The data: Begin

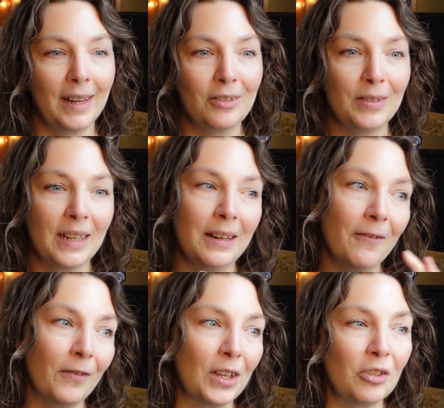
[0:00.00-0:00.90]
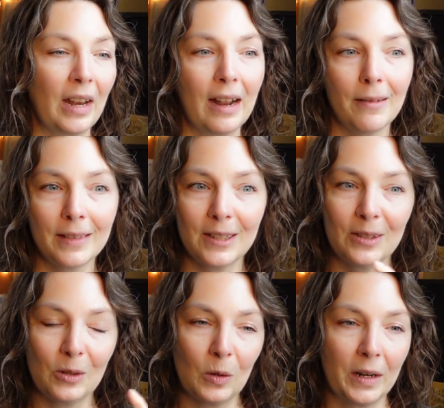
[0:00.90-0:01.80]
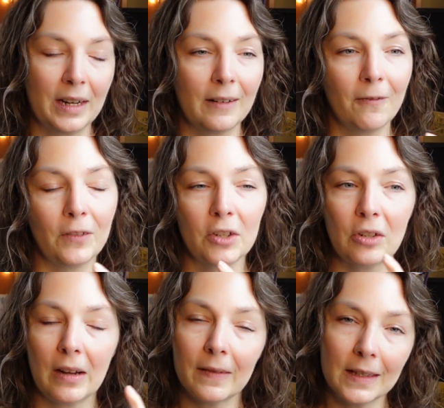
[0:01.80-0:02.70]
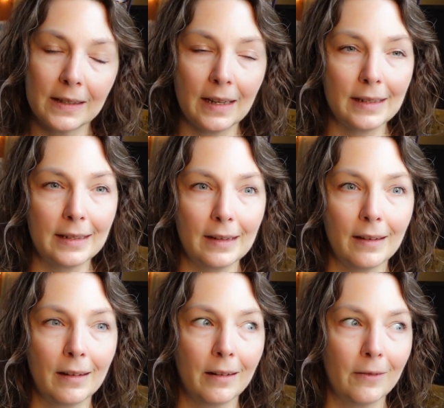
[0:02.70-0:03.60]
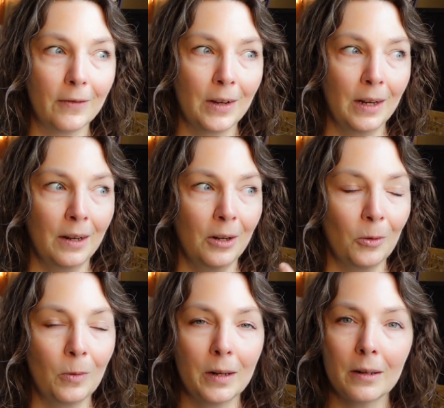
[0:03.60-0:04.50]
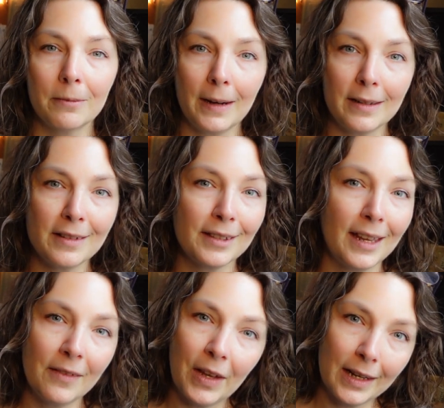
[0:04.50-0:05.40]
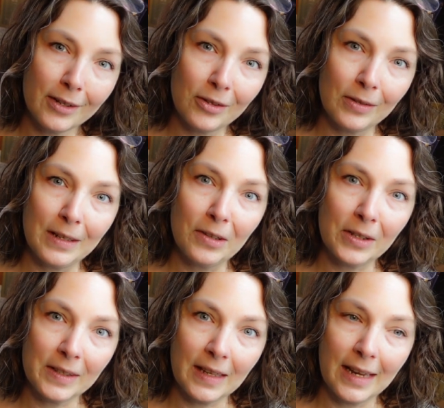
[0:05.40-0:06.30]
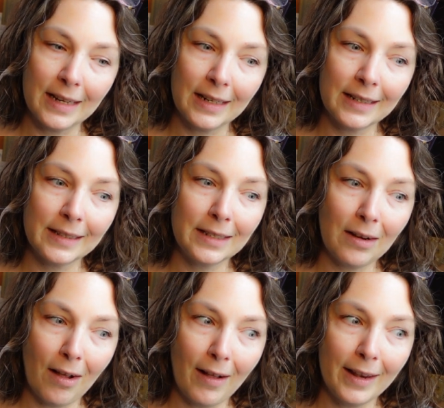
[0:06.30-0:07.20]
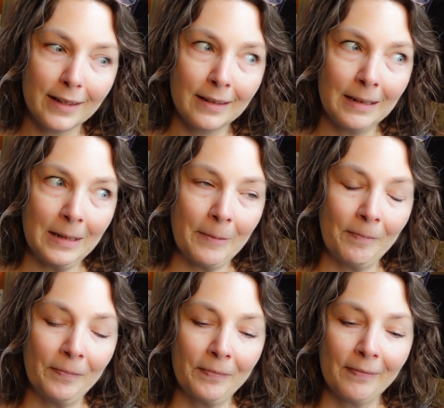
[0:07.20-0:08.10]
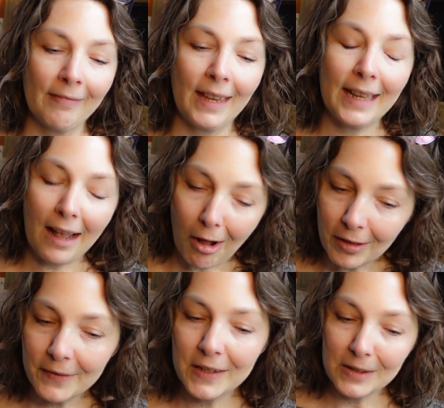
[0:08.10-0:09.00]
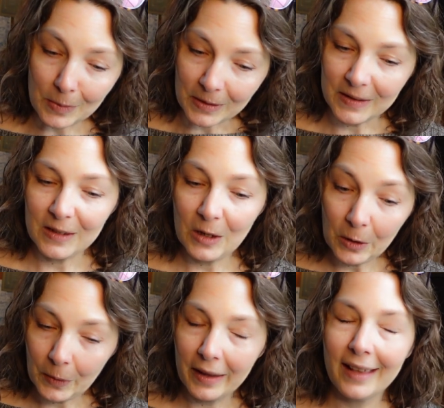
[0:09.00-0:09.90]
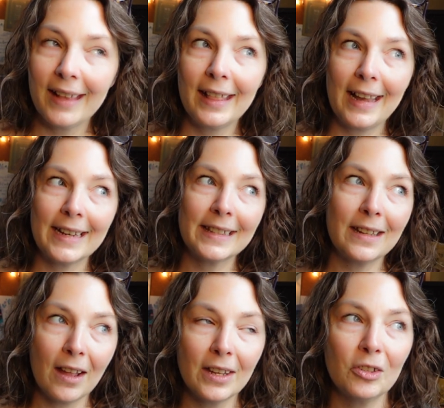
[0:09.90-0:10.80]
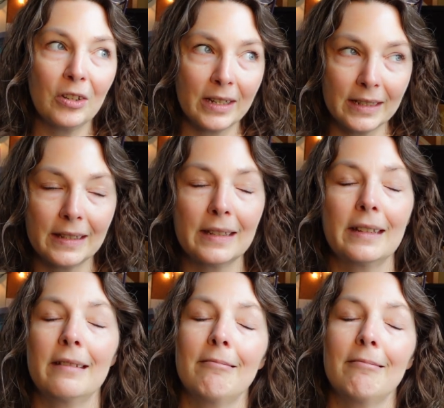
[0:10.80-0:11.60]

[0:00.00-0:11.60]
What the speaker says: just kind of flesh out this story and flesh out this idea of what a writer's life actually looks like. It's not, all of these books too, it's not just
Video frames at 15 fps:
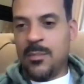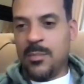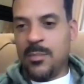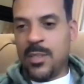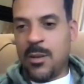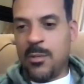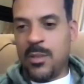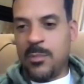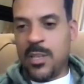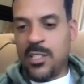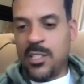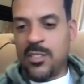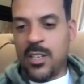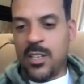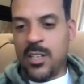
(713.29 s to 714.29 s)
But I want to make
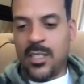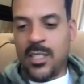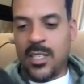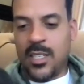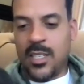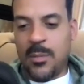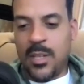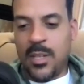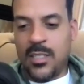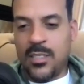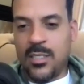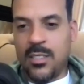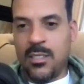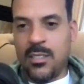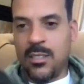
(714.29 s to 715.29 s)
sure I get the name of that
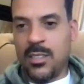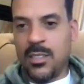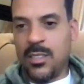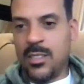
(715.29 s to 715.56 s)
song.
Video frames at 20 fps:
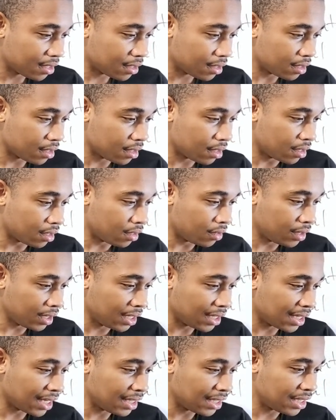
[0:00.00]
Only
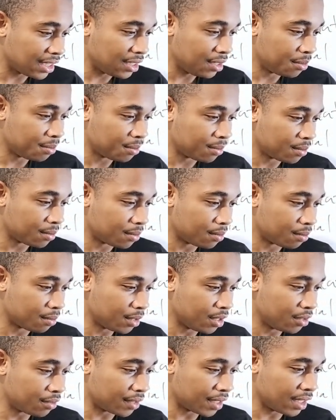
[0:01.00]
19
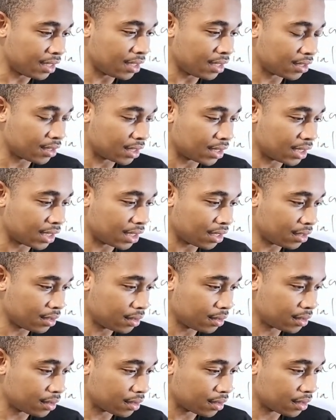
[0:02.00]
move elo to go.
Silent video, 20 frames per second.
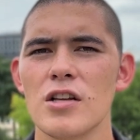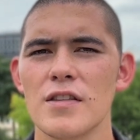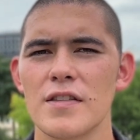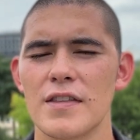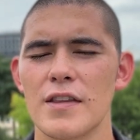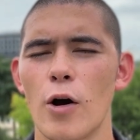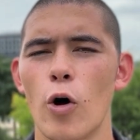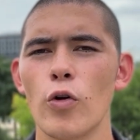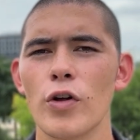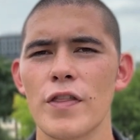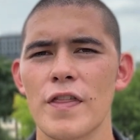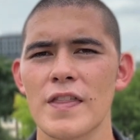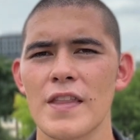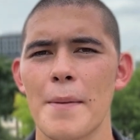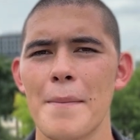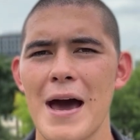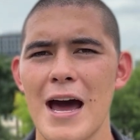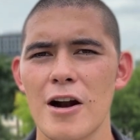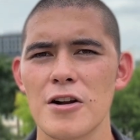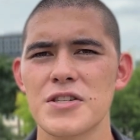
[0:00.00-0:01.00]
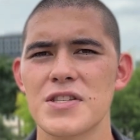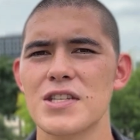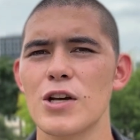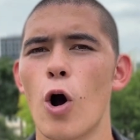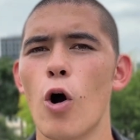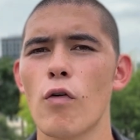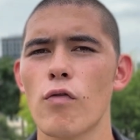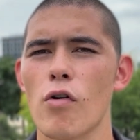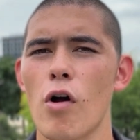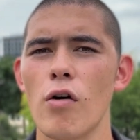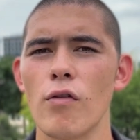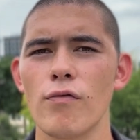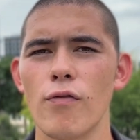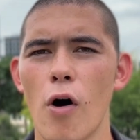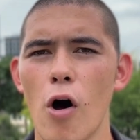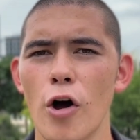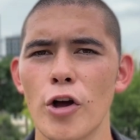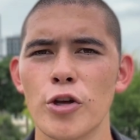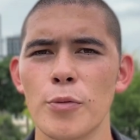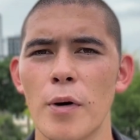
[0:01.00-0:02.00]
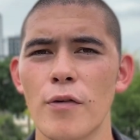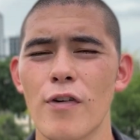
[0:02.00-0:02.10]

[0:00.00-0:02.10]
The only thing that matters is the overall volume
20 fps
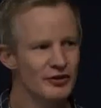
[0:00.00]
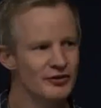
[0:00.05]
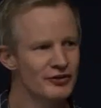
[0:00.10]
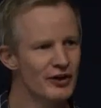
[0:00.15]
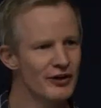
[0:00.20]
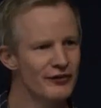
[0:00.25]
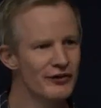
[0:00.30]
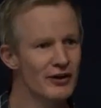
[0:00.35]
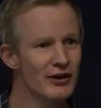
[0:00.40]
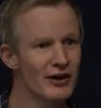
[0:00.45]

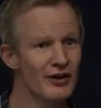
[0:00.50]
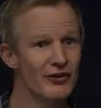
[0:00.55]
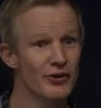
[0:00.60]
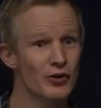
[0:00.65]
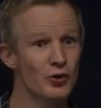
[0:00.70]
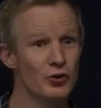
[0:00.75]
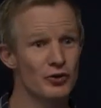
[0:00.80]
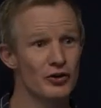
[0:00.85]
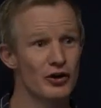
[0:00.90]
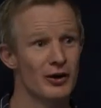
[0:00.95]
So if you have an
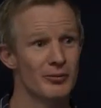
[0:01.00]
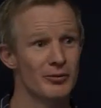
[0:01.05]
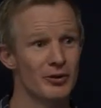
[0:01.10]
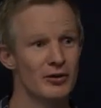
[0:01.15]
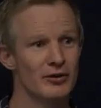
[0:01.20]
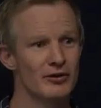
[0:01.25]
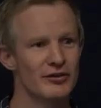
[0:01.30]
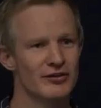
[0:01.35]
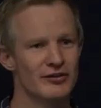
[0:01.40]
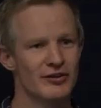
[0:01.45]

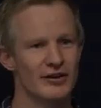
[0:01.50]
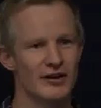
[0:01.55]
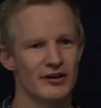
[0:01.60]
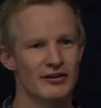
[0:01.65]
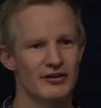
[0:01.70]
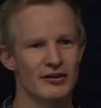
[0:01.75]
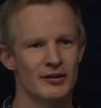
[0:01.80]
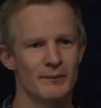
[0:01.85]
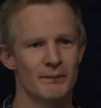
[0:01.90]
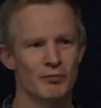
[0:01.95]
autoimmune
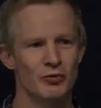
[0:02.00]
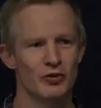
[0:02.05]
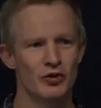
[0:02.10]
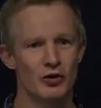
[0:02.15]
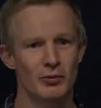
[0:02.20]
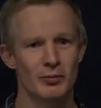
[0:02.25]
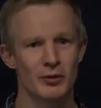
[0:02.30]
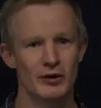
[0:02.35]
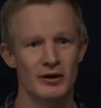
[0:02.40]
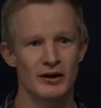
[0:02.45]
disease,
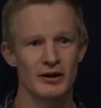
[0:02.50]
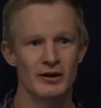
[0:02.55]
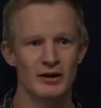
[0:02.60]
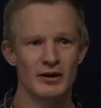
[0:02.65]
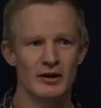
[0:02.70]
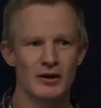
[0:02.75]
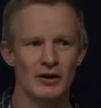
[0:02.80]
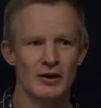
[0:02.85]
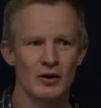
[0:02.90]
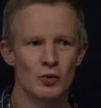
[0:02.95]
your body
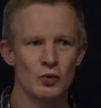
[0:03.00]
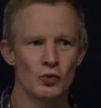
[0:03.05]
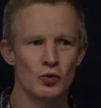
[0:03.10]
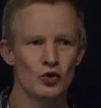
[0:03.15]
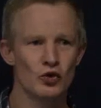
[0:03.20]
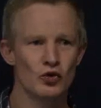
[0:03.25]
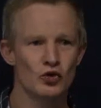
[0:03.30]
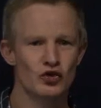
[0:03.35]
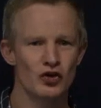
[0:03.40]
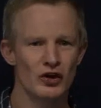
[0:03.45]

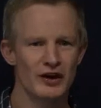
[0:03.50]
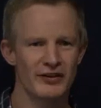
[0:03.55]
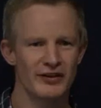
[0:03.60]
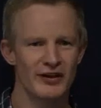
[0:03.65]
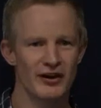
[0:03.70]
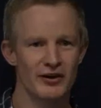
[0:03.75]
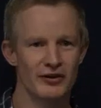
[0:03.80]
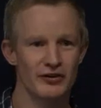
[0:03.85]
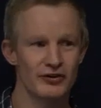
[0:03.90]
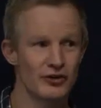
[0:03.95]
will treat
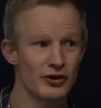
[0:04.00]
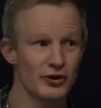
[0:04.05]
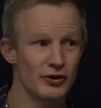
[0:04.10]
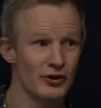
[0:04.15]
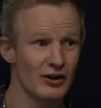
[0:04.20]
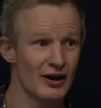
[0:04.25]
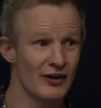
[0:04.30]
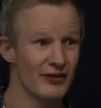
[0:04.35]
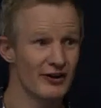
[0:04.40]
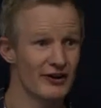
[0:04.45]
that as though
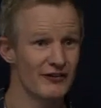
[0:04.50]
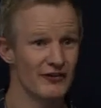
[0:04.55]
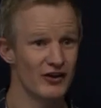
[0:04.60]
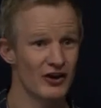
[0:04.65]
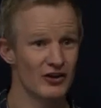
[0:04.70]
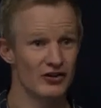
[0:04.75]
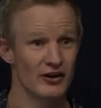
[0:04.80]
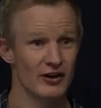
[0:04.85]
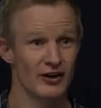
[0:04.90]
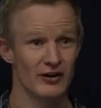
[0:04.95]
you have an
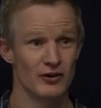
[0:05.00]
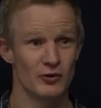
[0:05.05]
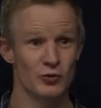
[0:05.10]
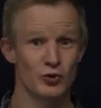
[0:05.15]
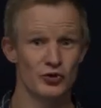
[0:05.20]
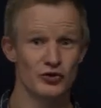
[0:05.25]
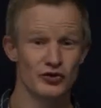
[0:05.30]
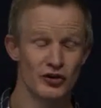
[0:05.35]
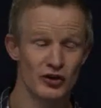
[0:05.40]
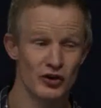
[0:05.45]
infection and
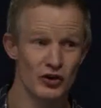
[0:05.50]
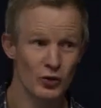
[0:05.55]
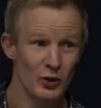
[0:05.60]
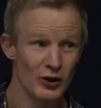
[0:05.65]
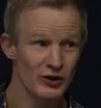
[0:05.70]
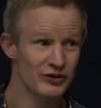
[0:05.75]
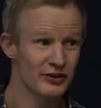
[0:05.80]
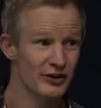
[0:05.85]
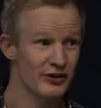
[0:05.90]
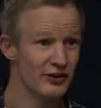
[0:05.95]
will
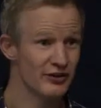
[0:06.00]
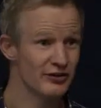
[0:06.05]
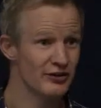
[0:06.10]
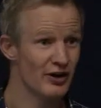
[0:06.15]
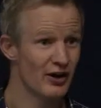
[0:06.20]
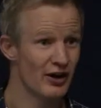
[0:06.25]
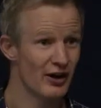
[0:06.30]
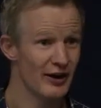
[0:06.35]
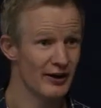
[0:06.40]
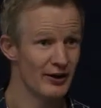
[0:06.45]
sequester this
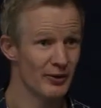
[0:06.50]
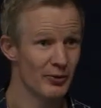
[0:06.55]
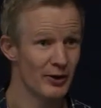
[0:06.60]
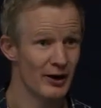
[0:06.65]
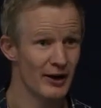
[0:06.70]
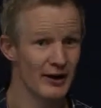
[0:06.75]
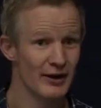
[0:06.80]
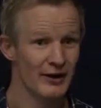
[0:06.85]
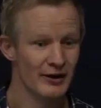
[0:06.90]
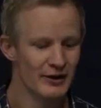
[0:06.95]
iron
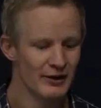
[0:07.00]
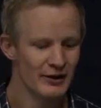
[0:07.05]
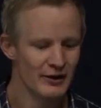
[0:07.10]
away.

The data: End

Exercise requirements: With the pictures omitted, repeat the full set of records above exactly.

Exercise result:
[0:00.00-0:00.90]
[0:00.90-0:01.80]
[0:01.80-0:02.70]
[0:02.70-0:03.60]
[0:03.60-0:04.50]
[0:04.50-0:05.40]
[0:05.40-0:06.30]
[0:06.30-0:07.20]
[0:07.20-0:08.10]
[0:08.10-0:09.00]
[0:09.00-0:09.90]
[0:09.90-0:10.80]
[0:10.80-0:11.60]

[0:00.00-0:11.60]
What the speaker says: just kind of flesh out this story and flesh out this idea of what a writer's life actually looks like. It's not, all of these books too, it's not just
Video frames at 15 fps:
(713.29 s to 714.29 s)
But I want to make
(714.29 s to 715.29 s)
sure I get the name of that
(715.29 s to 715.56 s)
song.
Video frames at 20 fps:
[0:00.00]
Only
[0:01.00]
19
[0:02.00]
move elo to go.
Silent video, 20 frames per second.
[0:00.00-0:01.00]
[0:01.00-0:02.00]
[0:02.00-0:02.10]

[0:00.00-0:02.10]
The only thing that matters is the overall volume
20 fps
[0:00.00]
[0:00.05]
[0:00.10]
[0:00.15]
[0:00.20]
[0:00.25]
[0:00.30]
[0:00.35]
[0:00.40]
[0:00.45]

[0:00.50]
[0:00.55]
[0:00.60]
[0:00.65]
[0:00.70]
[0:00.75]
[0:00.80]
[0:00.85]
[0:00.90]
[0:00.95]
So if you have an
[0:01.00]
[0:01.05]
[0:01.10]
[0:01.15]
[0:01.20]
[0:01.25]
[0:01.30]
[0:01.35]
[0:01.40]
[0:01.45]

[0:01.50]
[0:01.55]
[0:01.60]
[0:01.65]
[0:01.70]
[0:01.75]
[0:01.80]
[0:01.85]
[0:01.90]
[0:01.95]
autoimmune
[0:02.00]
[0:02.05]
[0:02.10]
[0:02.15]
[0:02.20]
[0:02.25]
[0:02.30]
[0:02.35]
[0:02.40]
[0:02.45]
disease,
[0:02.50]
[0:02.55]
[0:02.60]
[0:02.65]
[0:02.70]
[0:02.75]
[0:02.80]
[0:02.85]
[0:02.90]
[0:02.95]
your body
[0:03.00]
[0:03.05]
[0:03.10]
[0:03.15]
[0:03.20]
[0:03.25]
[0:03.30]
[0:03.35]
[0:03.40]
[0:03.45]

[0:03.50]
[0:03.55]
[0:03.60]
[0:03.65]
[0:03.70]
[0:03.75]
[0:03.80]
[0:03.85]
[0:03.90]
[0:03.95]
will treat
[0:04.00]
[0:04.05]
[0:04.10]
[0:04.15]
[0:04.20]
[0:04.25]
[0:04.30]
[0:04.35]
[0:04.40]
[0:04.45]
that as though
[0:04.50]
[0:04.55]
[0:04.60]
[0:04.65]
[0:04.70]
[0:04.75]
[0:04.80]
[0:04.85]
[0:04.90]
[0:04.95]
you have an
[0:05.00]
[0:05.05]
[0:05.10]
[0:05.15]
[0:05.20]
[0:05.25]
[0:05.30]
[0:05.35]
[0:05.40]
[0:05.45]
infection and
[0:05.50]
[0:05.55]
[0:05.60]
[0:05.65]
[0:05.70]
[0:05.75]
[0:05.80]
[0:05.85]
[0:05.90]
[0:05.95]
will
[0:06.00]
[0:06.05]
[0:06.10]
[0:06.15]
[0:06.20]
[0:06.25]
[0:06.30]
[0:06.35]
[0:06.40]
[0:06.45]
sequester this
[0:06.50]
[0:06.55]
[0:06.60]
[0:06.65]
[0:06.70]
[0:06.75]
[0:06.80]
[0:06.85]
[0:06.90]
[0:06.95]
iron
[0:07.00]
[0:07.05]
[0:07.10]
away.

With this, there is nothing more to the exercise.